■ Collected material
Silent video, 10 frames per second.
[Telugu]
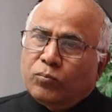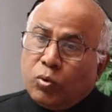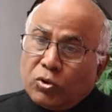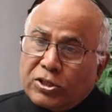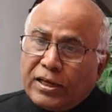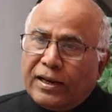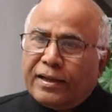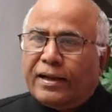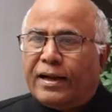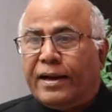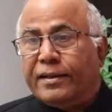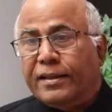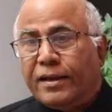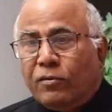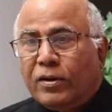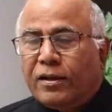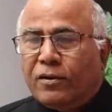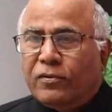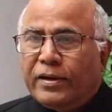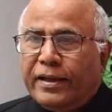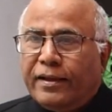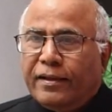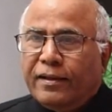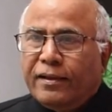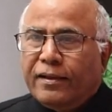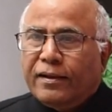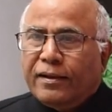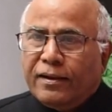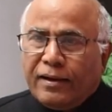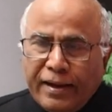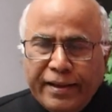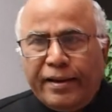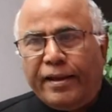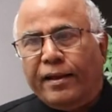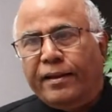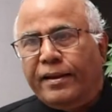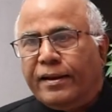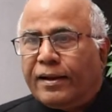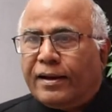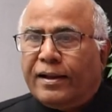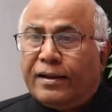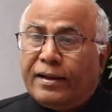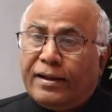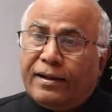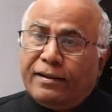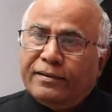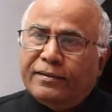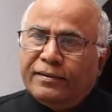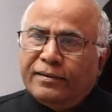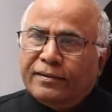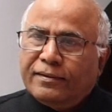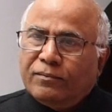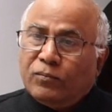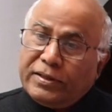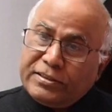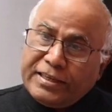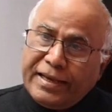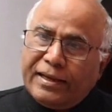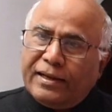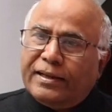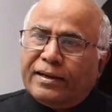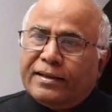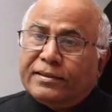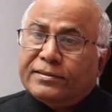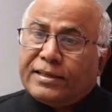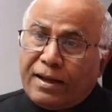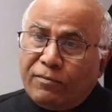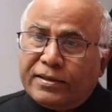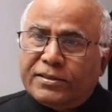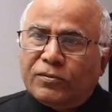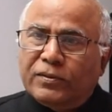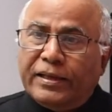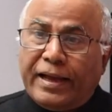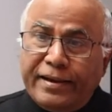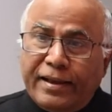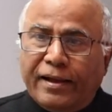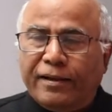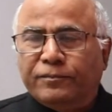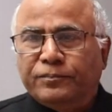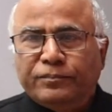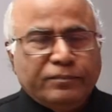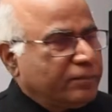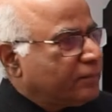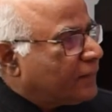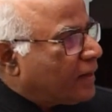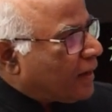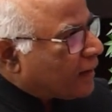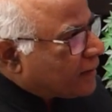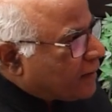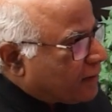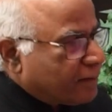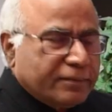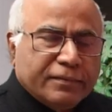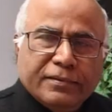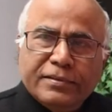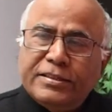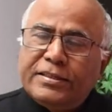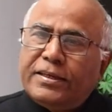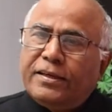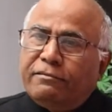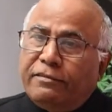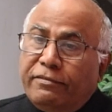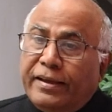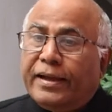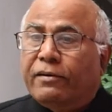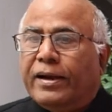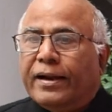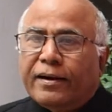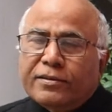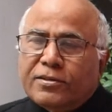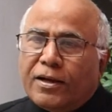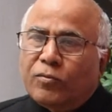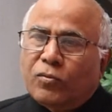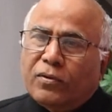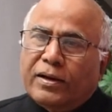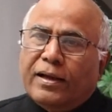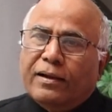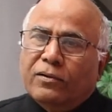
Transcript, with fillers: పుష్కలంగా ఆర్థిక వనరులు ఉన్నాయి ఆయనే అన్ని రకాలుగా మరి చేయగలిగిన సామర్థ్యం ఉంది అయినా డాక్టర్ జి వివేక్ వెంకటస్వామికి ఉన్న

■ Work required
Give an exact copy of the listing, without its pictures.

■ Solution for this task
Silent video, 10 frames per second.
[Telugu]
Transcript, with fillers: పుష్కలంగా ఆర్థిక వనరులు ఉన్నాయి ఆయనే అన్ని రకాలుగా మరి చేయగలిగిన సామర్థ్యం ఉంది అయినా డాక్టర్ జి వివేక్ వెంకటస్వామికి ఉన్న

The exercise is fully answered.